What the exercise asks:
Set every record down again exactly. Do not carry over the pictures.

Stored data
Start of Block
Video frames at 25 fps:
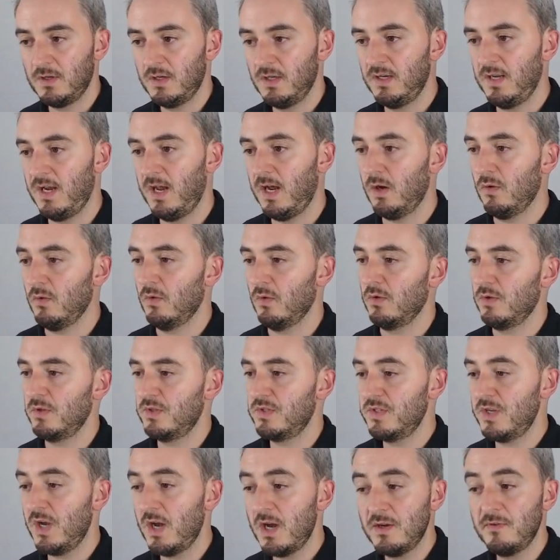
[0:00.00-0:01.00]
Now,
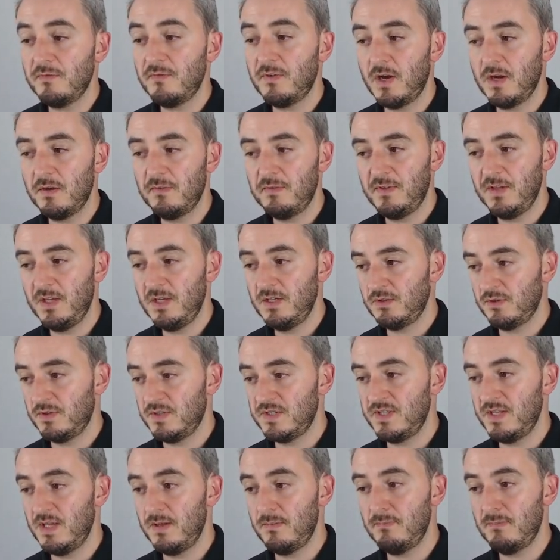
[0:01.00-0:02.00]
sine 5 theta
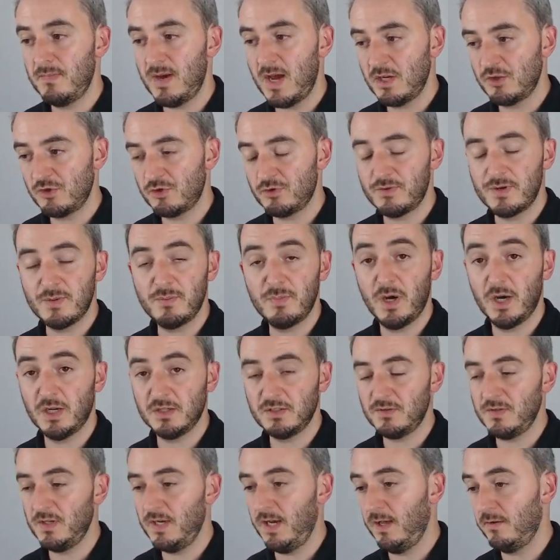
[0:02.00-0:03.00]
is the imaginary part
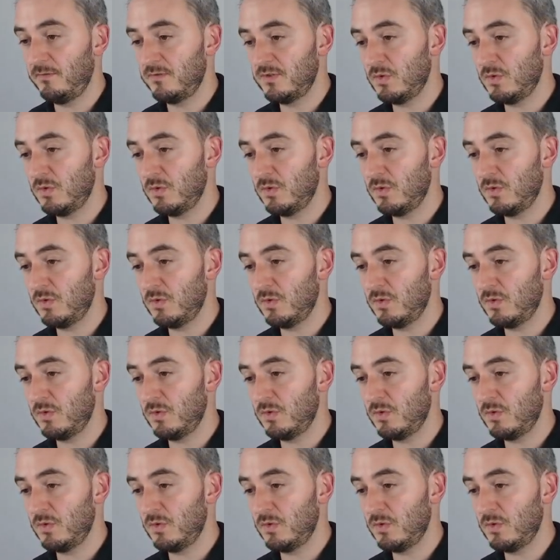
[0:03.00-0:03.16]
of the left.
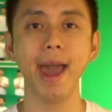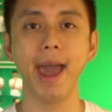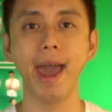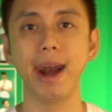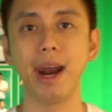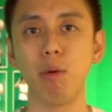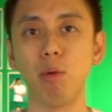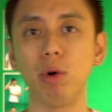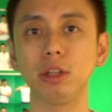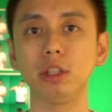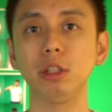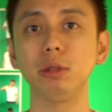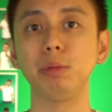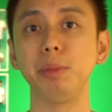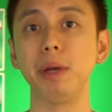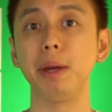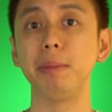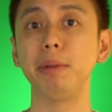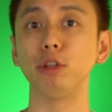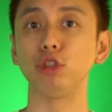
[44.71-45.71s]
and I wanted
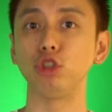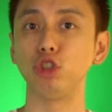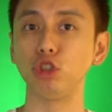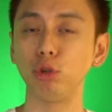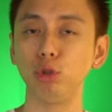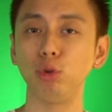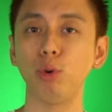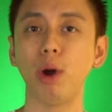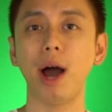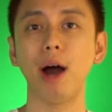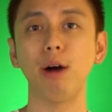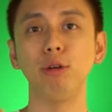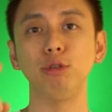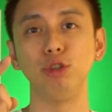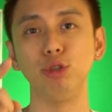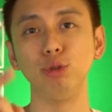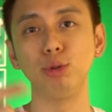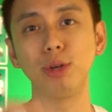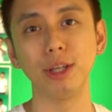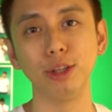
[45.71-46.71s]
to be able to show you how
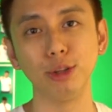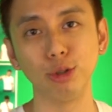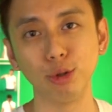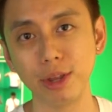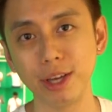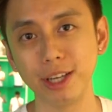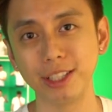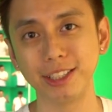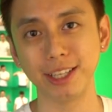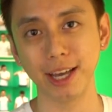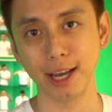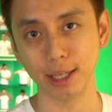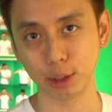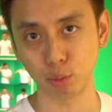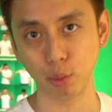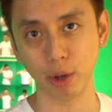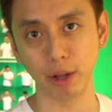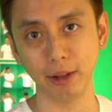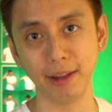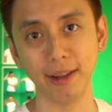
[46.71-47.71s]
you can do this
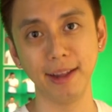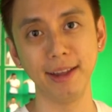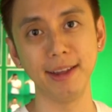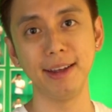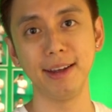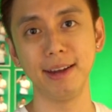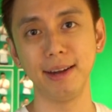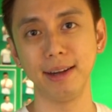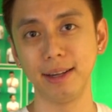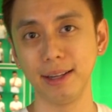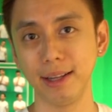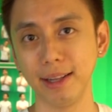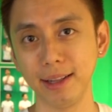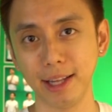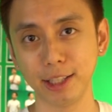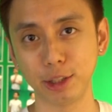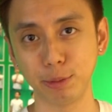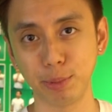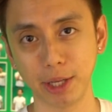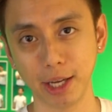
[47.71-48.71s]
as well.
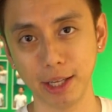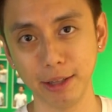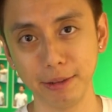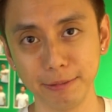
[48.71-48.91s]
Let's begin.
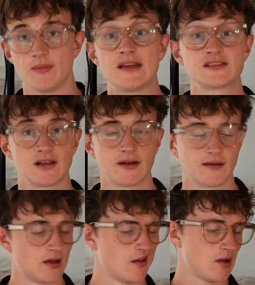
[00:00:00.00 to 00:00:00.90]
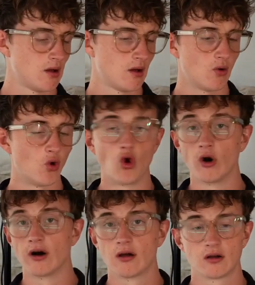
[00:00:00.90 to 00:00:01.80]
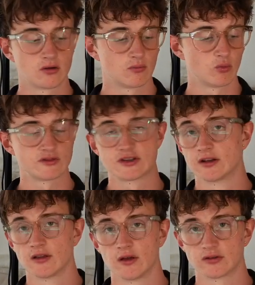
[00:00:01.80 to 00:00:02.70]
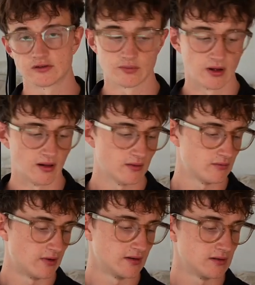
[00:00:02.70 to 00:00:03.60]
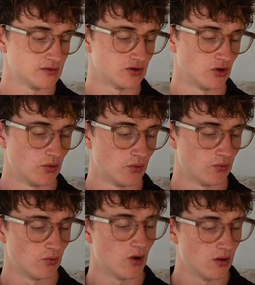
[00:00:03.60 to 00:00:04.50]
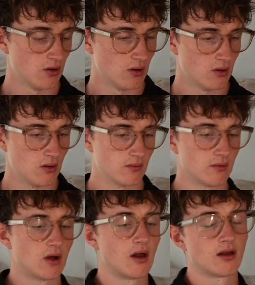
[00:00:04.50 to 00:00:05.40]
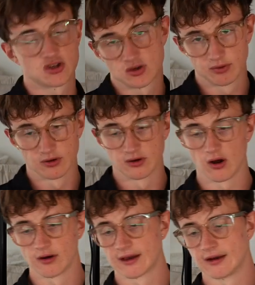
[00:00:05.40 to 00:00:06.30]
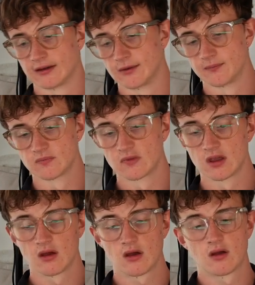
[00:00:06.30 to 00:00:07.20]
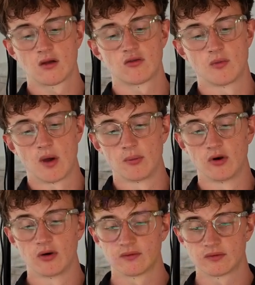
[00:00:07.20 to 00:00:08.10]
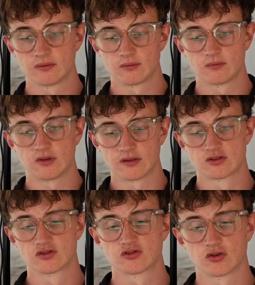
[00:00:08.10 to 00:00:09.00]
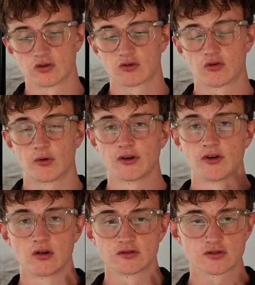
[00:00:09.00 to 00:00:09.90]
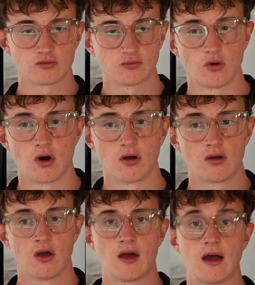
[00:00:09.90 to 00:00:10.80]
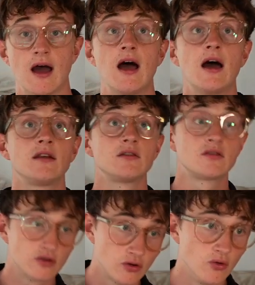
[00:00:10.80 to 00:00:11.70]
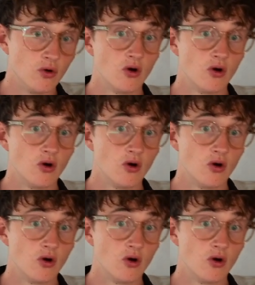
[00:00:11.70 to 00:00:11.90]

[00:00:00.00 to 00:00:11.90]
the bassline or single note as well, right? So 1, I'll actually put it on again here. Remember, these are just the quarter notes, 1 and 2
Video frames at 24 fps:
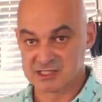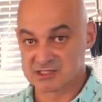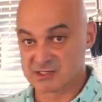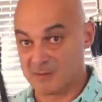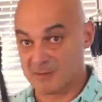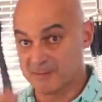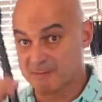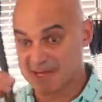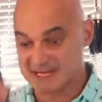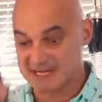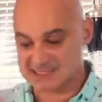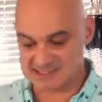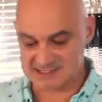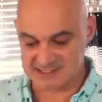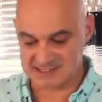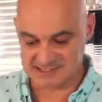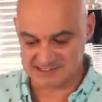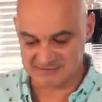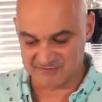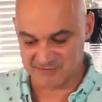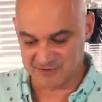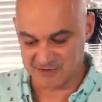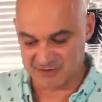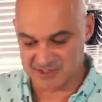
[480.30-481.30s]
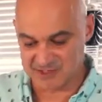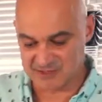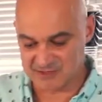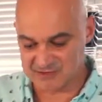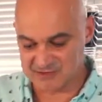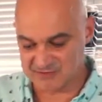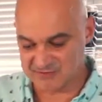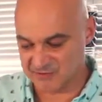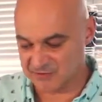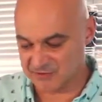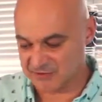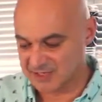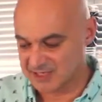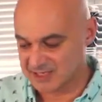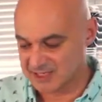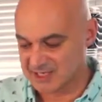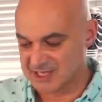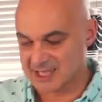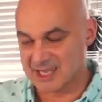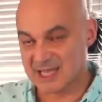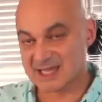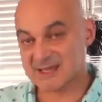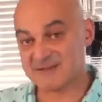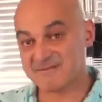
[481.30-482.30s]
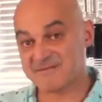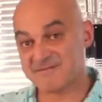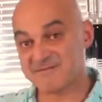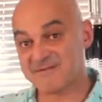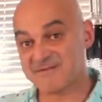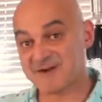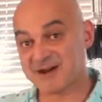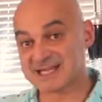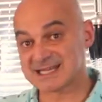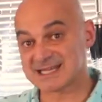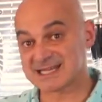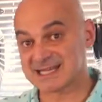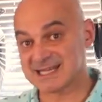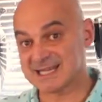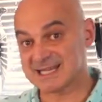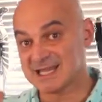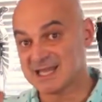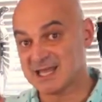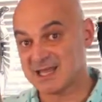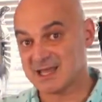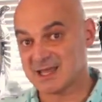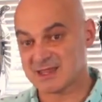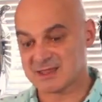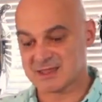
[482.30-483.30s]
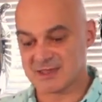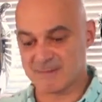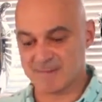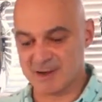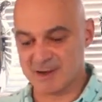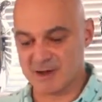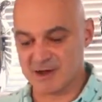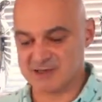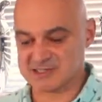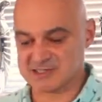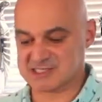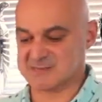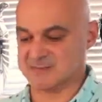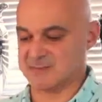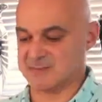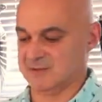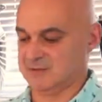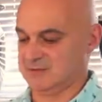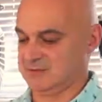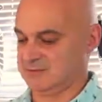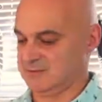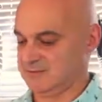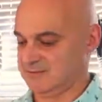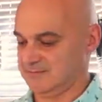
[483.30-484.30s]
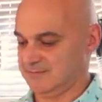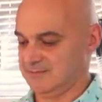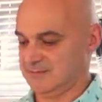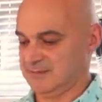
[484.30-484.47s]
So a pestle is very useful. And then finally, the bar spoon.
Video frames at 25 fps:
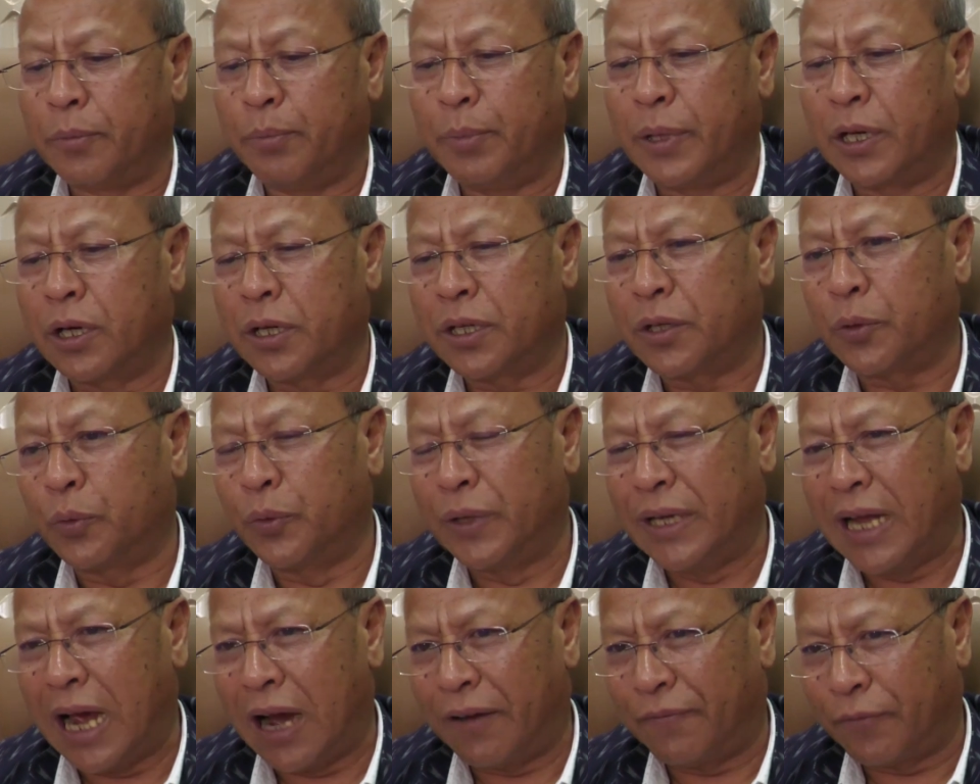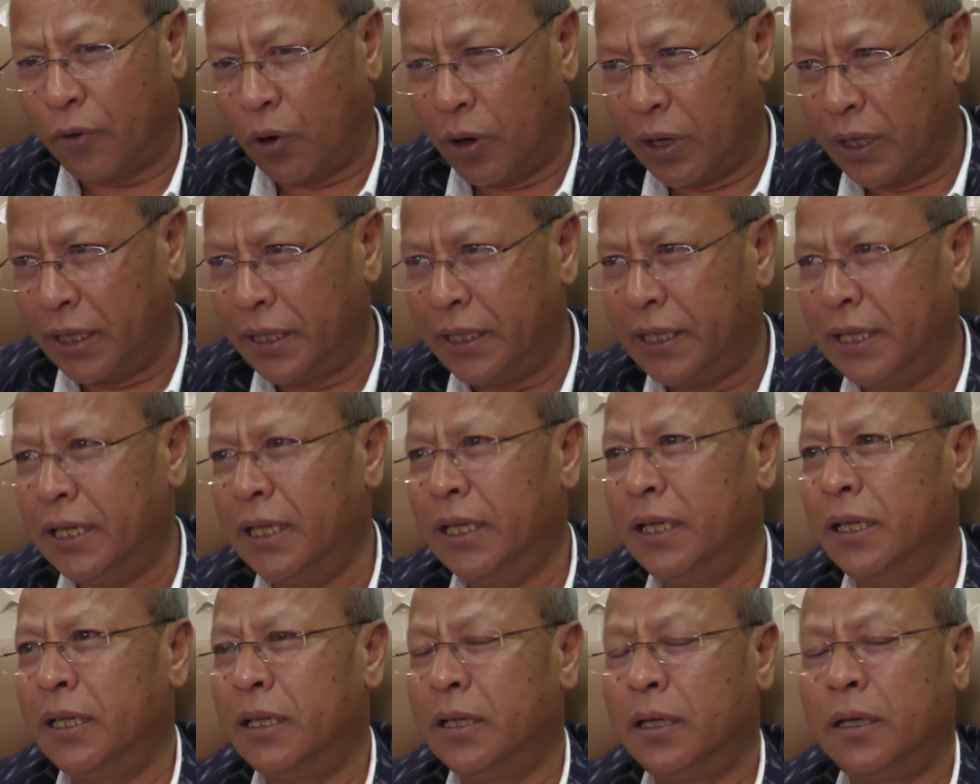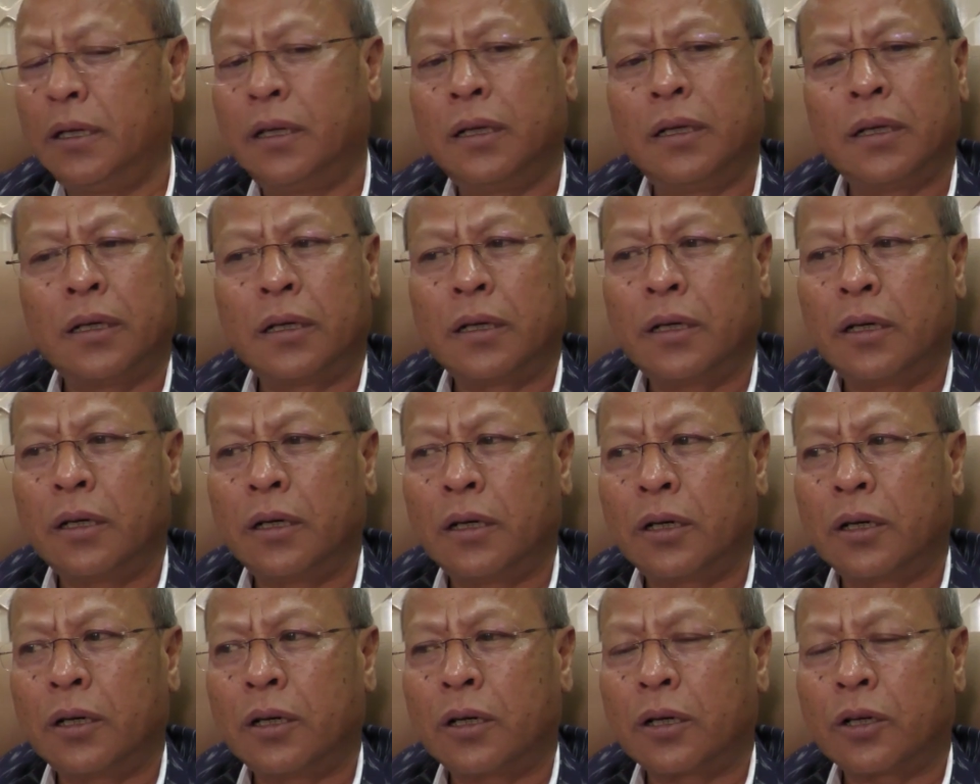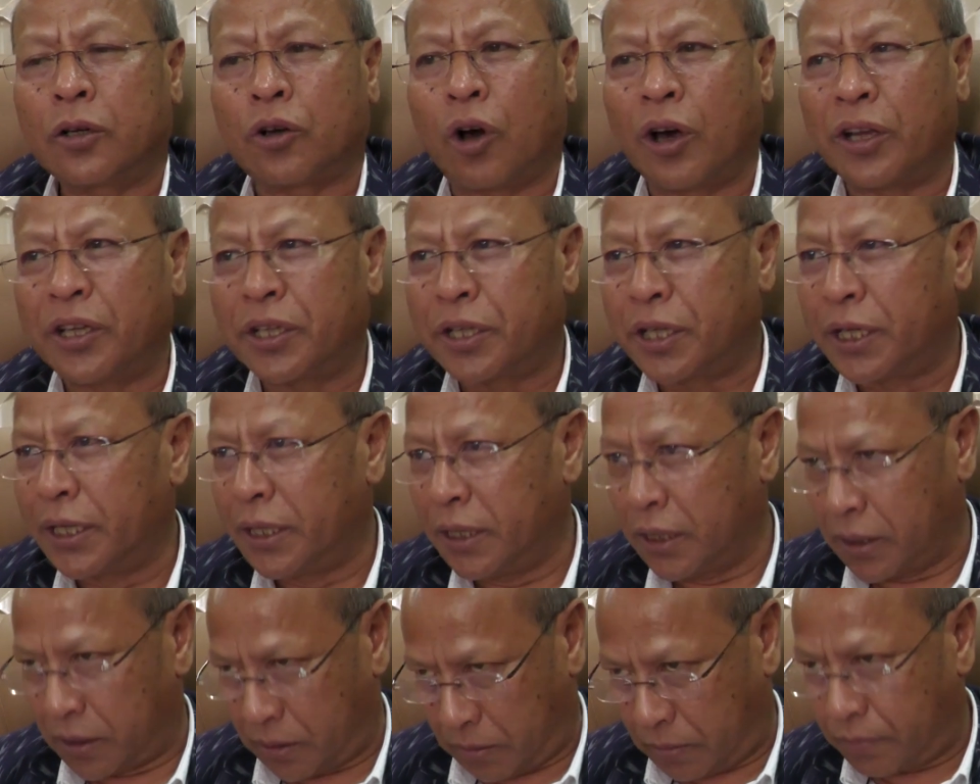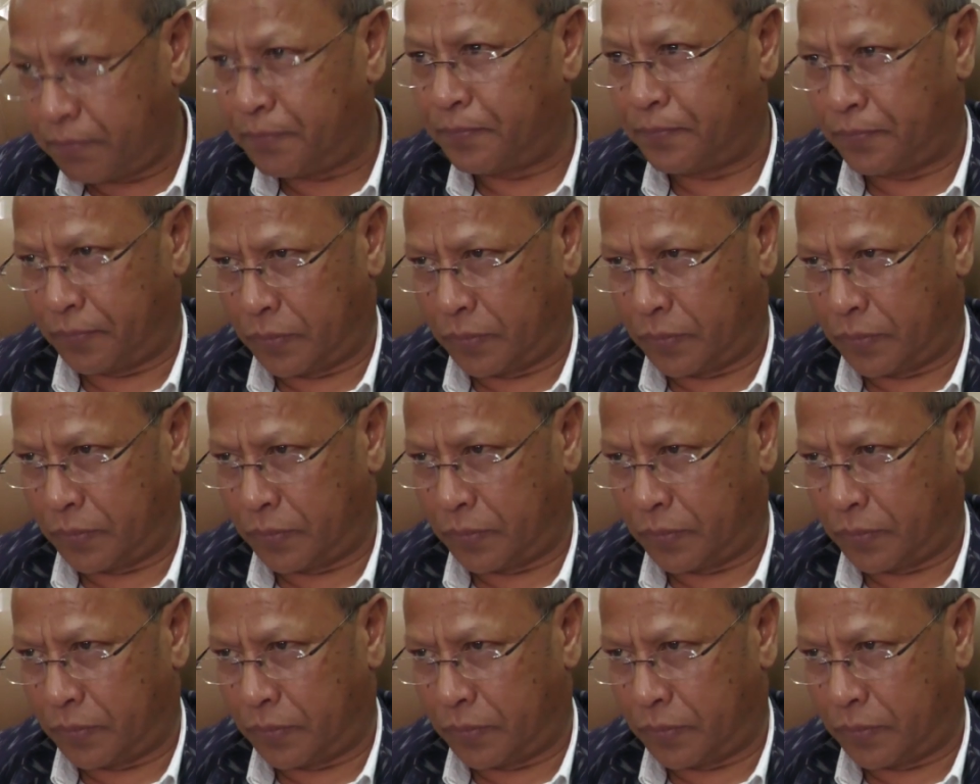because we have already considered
End of Block
Solution:
Video frames at 25 fps:
[0:00.00-0:01.00]
Now,
[0:01.00-0:02.00]
sine 5 theta
[0:02.00-0:03.00]
is the imaginary part
[0:03.00-0:03.16]
of the left.
[44.71-45.71s]
and I wanted
[45.71-46.71s]
to be able to show you how
[46.71-47.71s]
you can do this
[47.71-48.71s]
as well.
[48.71-48.91s]
Let's begin.
[00:00:00.00 to 00:00:00.90]
[00:00:00.90 to 00:00:01.80]
[00:00:01.80 to 00:00:02.70]
[00:00:02.70 to 00:00:03.60]
[00:00:03.60 to 00:00:04.50]
[00:00:04.50 to 00:00:05.40]
[00:00:05.40 to 00:00:06.30]
[00:00:06.30 to 00:00:07.20]
[00:00:07.20 to 00:00:08.10]
[00:00:08.10 to 00:00:09.00]
[00:00:09.00 to 00:00:09.90]
[00:00:09.90 to 00:00:10.80]
[00:00:10.80 to 00:00:11.70]
[00:00:11.70 to 00:00:11.90]

[00:00:00.00 to 00:00:11.90]
the bassline or single note as well, right? So 1, I'll actually put it on again here. Remember, these are just the quarter notes, 1 and 2
Video frames at 24 fps:
[480.30-481.30s]
[481.30-482.30s]
[482.30-483.30s]
[483.30-484.30s]
[484.30-484.47s]
So a pestle is very useful. And then finally, the bar spoon.
Video frames at 25 fps:
because we have already considered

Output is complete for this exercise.